WASHINGTON – CIA Director Porter Goss (search) personally delivered to Congress the findings of the agency's inspector general report on the attacks of Sept. 11, 2001, opening a debate about how much of the highly classified and critical document should be made public.
The report, which congressional officials had yet to review Tuesday evening, is a hard-hitting chronicle of actions taken by individuals and the CIA bureaucracy before the attacks nearly four years ago.
The findings are expected to highlight failures of specific individuals, according to present and former government officials speaking on condition of anonymity. Goss had told Congress earlier that people scrutinized in the report had been given an opportunity to review it and respond.
The investigation by CIA Inspector General John Helgerson (search) has caused further angst at an agency that has been repeatedly and harshly criticized for intelligence failures before the 9/11 attacks.
The CIA declined to comment on the report's substance, as did the newly created office of the national intelligence director, which oversees all 15 U.S. spy agencies.
The long-anticipated report spanning hundreds of pages was commissioned in December 2002 by a House and Senate panel investigating the 9/11 attacks.
The joint congressional panel didn't assign personal culpability in its findings but asked inspectors general at the CIA and other national security agencies to look into whether anyone in government should be held accountable.
Lawmakers are particularly interested in how the inspector general divides blame between career intelligence officials and the senior appointees who oversaw them, said congressional aides, who spoke on also condition of anonymity because the report is classified.
The report was delivered to Goss in July.

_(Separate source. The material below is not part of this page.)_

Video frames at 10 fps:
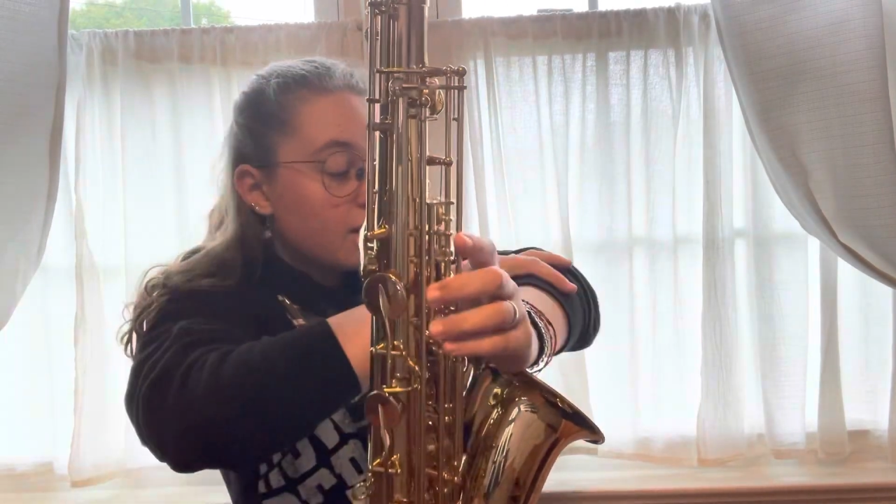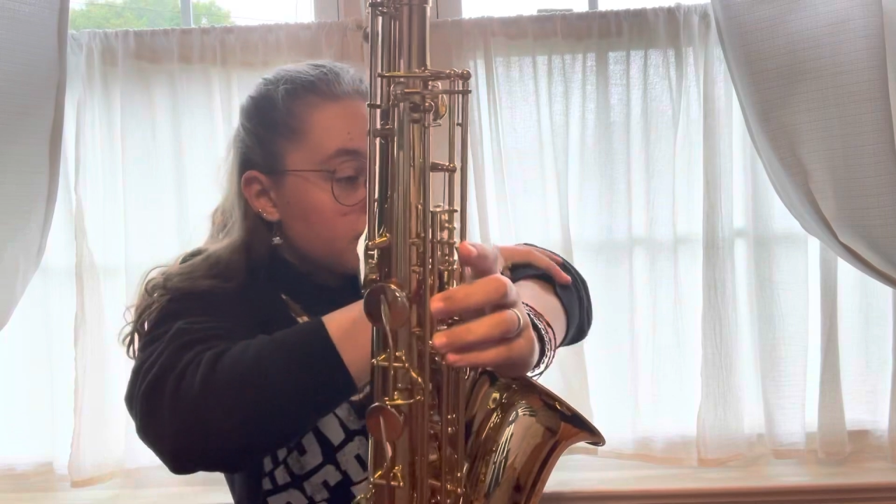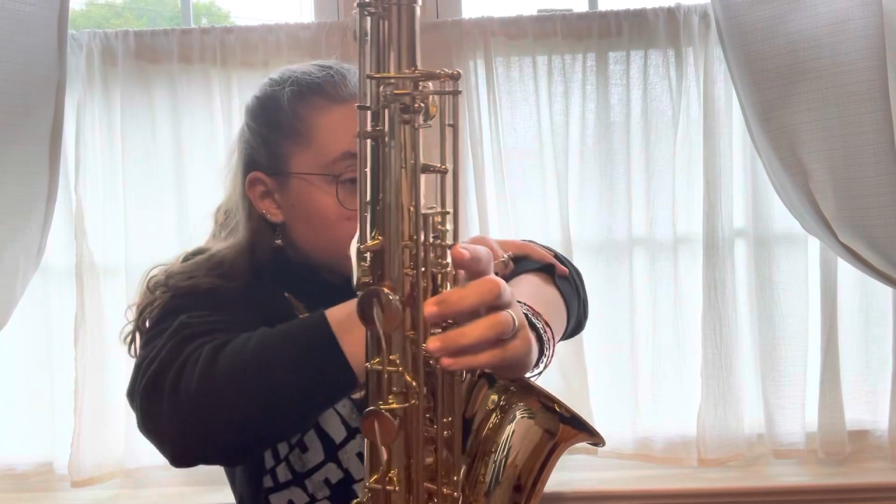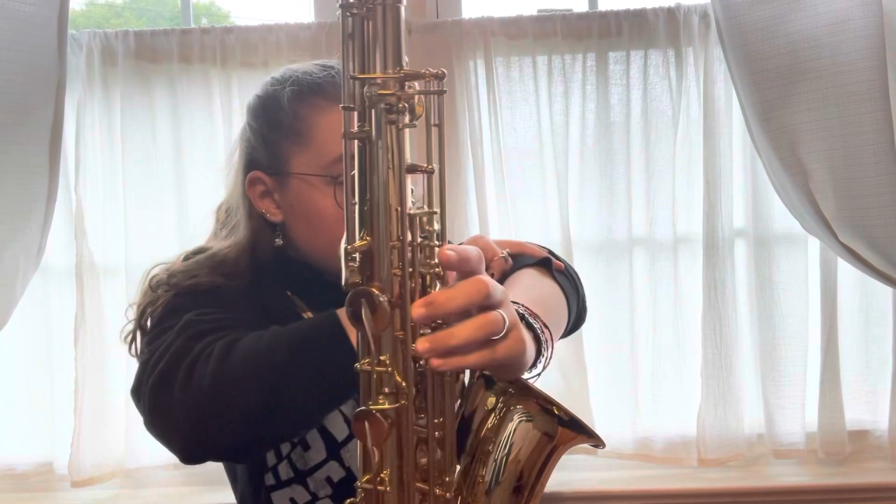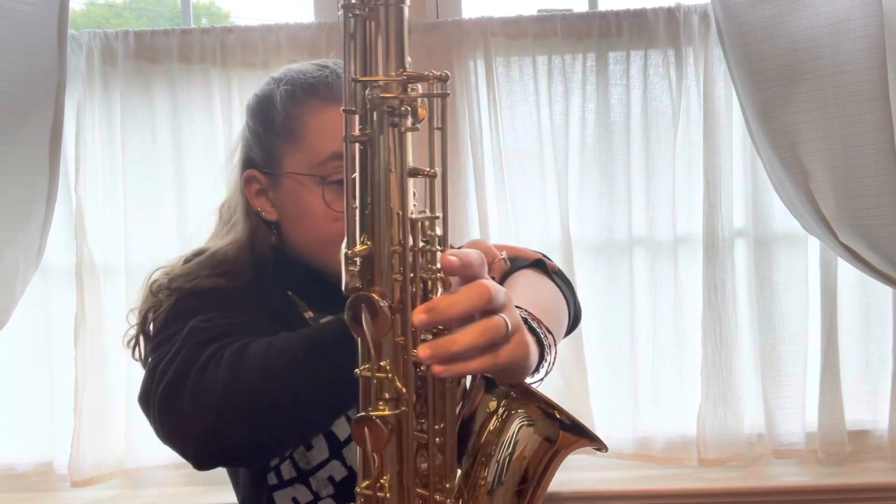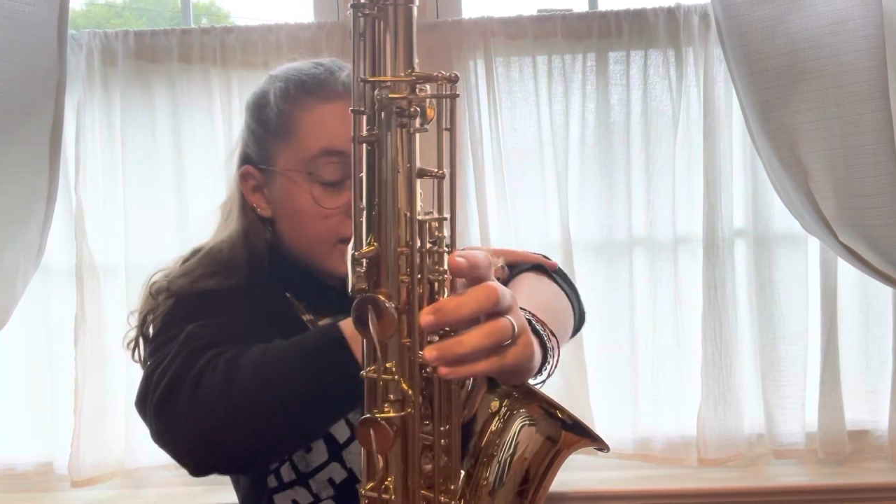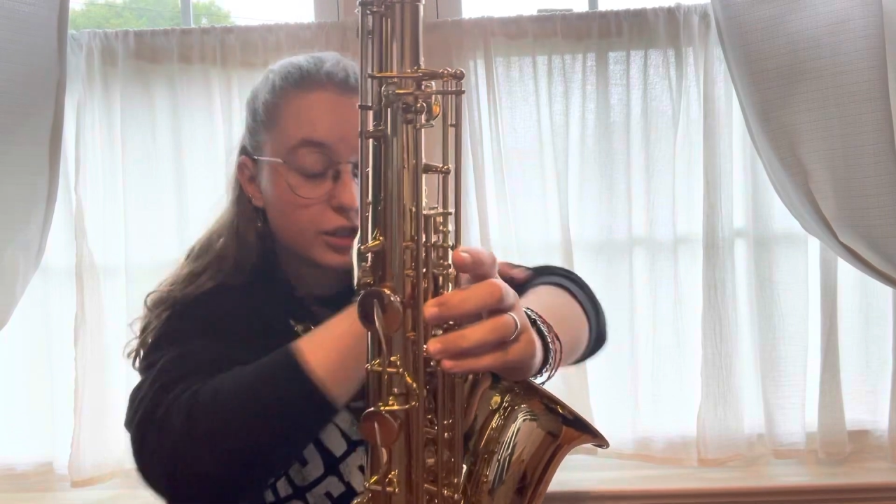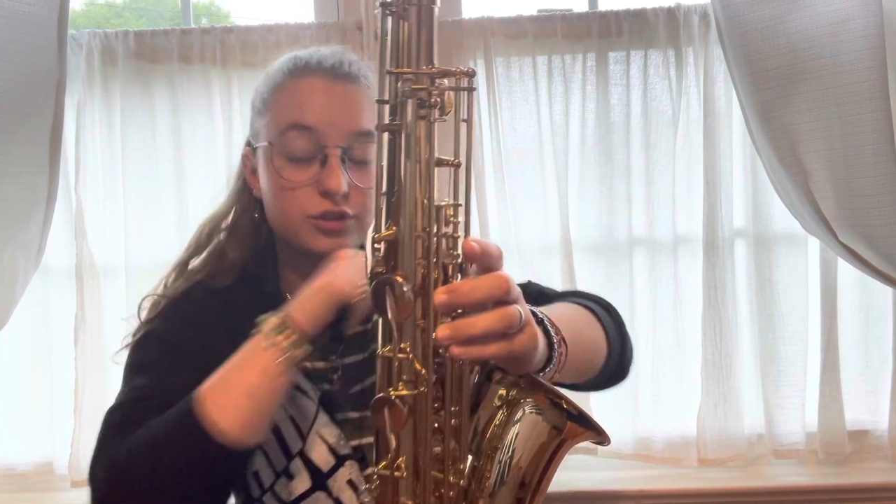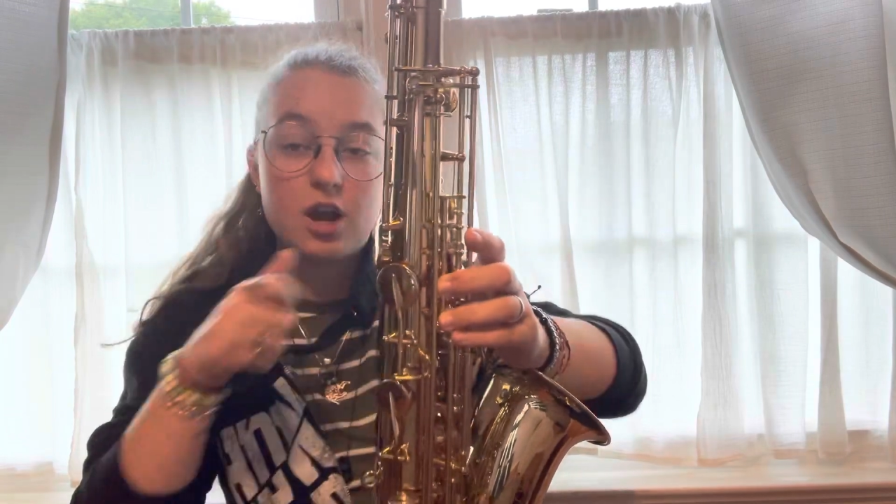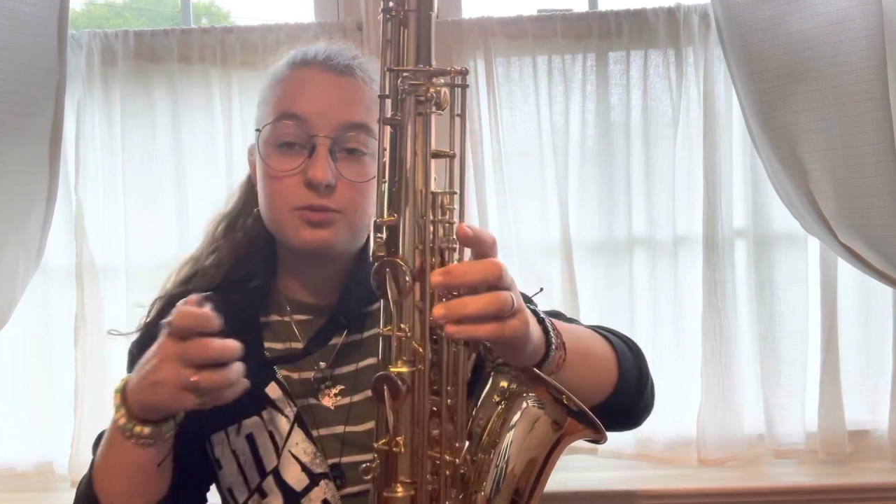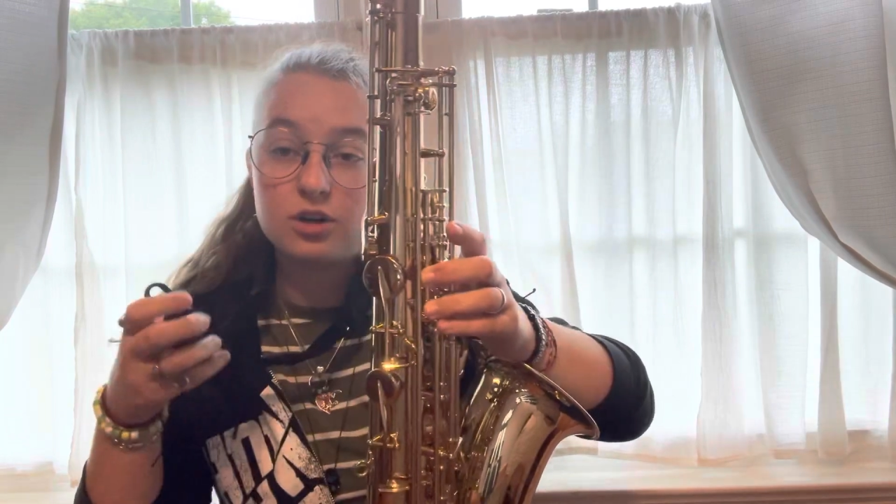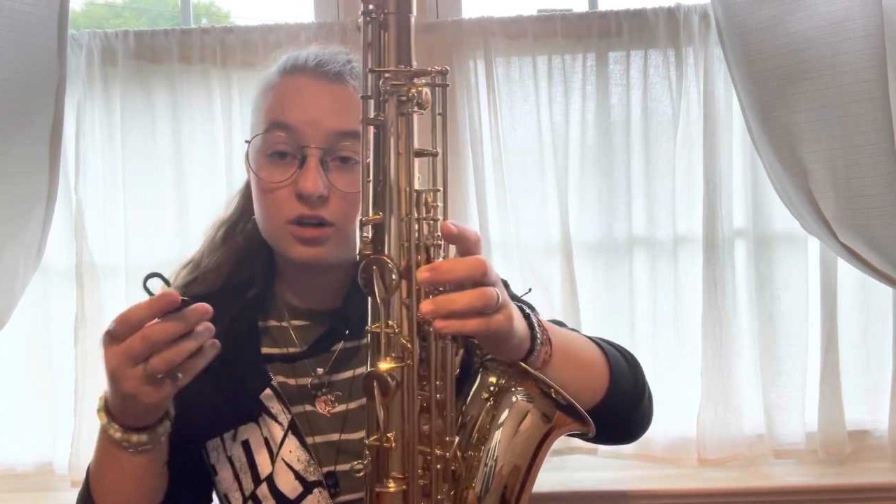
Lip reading: Most neck straps are a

California Rep. Jane Harman, the senior Democrat on the House Intelligence Committee, had questioned for weeks why it hadn't been delivered to Congress. She said the delay fed "the suspicion that maybe people are covering it up."

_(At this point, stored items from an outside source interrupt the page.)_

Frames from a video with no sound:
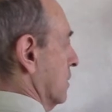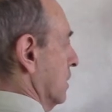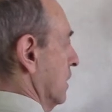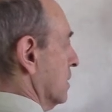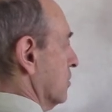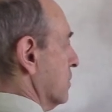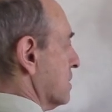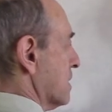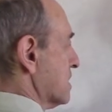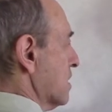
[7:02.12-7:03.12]
a little bit
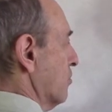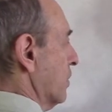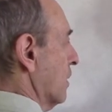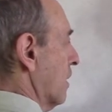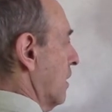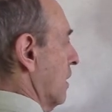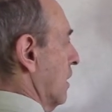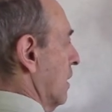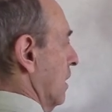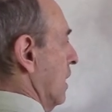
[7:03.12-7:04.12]
simpler
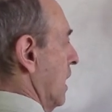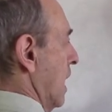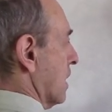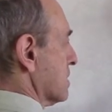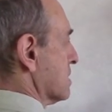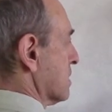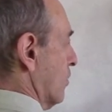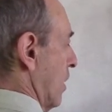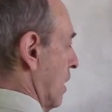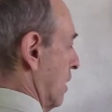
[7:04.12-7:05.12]
x
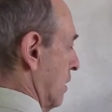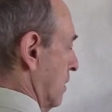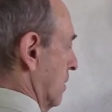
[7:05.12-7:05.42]
squared.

On Tuesday, Goss himself delivered the report to Congress.
Harman said in an interview Monday evening that the report should be made public so "its thoroughness and accuracy can then be debated."
West Virginia Sen. Jay Rockefeller, the Senate Intelligence Committee's senior Democrat, also wants to make public as much of the report as possible, said his spokeswoman, Wendy Morigi.
A declassified public version, however, could be months, years or even decades away, as has happened with other intelligence reports. For instance, the CIA's report on the disastrous 1961 Bay of Pigs invasion (search) in Cuba was not released publicly until 1998.